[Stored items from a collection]
-.-.-

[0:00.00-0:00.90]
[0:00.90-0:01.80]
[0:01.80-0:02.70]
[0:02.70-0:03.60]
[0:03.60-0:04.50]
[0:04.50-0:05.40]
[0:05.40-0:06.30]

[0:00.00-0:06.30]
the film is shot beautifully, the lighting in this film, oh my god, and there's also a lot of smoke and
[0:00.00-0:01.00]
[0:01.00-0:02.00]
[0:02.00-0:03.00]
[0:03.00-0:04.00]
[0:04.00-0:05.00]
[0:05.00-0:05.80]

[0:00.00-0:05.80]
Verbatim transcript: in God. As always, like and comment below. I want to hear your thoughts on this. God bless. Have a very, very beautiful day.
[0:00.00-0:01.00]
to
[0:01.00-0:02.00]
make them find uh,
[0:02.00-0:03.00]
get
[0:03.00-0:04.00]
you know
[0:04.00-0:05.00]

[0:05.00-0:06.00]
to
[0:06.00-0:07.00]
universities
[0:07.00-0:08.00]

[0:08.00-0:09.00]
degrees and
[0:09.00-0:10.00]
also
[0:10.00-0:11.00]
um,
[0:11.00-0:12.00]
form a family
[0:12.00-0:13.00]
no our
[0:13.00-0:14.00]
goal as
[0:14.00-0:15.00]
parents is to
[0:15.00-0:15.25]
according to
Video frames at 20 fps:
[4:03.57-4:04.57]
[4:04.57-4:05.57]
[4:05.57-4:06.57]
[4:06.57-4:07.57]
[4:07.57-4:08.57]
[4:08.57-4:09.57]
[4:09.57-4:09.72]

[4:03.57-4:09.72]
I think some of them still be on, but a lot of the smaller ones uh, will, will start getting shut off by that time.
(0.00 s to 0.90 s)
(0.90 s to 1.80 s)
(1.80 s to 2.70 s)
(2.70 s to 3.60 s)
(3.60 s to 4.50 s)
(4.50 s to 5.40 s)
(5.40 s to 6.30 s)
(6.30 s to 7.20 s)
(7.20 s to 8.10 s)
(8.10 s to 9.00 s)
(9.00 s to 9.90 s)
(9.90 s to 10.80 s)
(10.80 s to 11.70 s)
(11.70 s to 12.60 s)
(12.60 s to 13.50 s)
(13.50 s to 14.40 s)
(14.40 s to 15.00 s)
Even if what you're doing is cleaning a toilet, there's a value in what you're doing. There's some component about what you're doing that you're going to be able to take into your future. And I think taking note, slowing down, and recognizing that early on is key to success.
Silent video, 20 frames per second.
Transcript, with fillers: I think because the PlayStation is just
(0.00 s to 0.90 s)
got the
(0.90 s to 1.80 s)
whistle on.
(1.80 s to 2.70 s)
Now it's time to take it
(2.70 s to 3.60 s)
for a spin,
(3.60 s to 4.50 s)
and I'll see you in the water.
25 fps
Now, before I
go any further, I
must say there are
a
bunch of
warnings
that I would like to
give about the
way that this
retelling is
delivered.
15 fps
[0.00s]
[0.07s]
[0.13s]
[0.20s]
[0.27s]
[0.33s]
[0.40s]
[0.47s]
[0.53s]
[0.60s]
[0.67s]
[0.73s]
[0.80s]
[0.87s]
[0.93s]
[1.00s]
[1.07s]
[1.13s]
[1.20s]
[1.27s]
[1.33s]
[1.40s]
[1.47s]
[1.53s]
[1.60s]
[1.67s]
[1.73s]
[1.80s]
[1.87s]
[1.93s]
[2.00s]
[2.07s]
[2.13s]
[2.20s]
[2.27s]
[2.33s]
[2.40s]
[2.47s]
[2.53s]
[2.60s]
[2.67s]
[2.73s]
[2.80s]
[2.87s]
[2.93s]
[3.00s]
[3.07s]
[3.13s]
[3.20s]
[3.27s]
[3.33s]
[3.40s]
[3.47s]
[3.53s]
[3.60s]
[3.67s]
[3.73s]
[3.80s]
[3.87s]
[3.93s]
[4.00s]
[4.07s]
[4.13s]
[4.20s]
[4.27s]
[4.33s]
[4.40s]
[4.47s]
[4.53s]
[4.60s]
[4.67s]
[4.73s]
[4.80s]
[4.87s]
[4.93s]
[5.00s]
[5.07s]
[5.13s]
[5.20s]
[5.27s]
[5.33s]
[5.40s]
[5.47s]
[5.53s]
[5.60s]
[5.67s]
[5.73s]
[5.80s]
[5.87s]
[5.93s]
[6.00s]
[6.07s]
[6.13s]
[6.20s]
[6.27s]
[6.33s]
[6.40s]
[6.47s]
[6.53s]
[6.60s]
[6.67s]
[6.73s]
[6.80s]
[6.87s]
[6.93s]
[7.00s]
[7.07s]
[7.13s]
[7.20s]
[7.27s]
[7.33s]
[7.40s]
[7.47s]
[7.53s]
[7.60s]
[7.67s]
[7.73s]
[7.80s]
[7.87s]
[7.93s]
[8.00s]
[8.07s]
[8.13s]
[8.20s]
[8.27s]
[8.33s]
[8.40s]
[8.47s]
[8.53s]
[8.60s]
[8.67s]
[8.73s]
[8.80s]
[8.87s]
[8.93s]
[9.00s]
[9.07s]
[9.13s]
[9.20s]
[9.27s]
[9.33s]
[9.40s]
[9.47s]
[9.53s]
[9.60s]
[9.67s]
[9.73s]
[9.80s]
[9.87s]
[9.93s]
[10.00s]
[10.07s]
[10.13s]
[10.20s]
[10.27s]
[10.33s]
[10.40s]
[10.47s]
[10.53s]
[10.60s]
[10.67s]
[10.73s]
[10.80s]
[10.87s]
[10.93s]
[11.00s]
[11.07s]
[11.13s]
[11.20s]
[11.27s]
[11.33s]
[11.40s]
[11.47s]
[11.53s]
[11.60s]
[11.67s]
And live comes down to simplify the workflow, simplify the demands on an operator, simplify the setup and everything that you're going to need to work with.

-.-.-

WHAT IS REQUIRED » Find each line of the data above that holds the word "frames", then copy it.

ANSWER SECTION »
Video frames at 20 fps:
Silent video, 20 frames per second.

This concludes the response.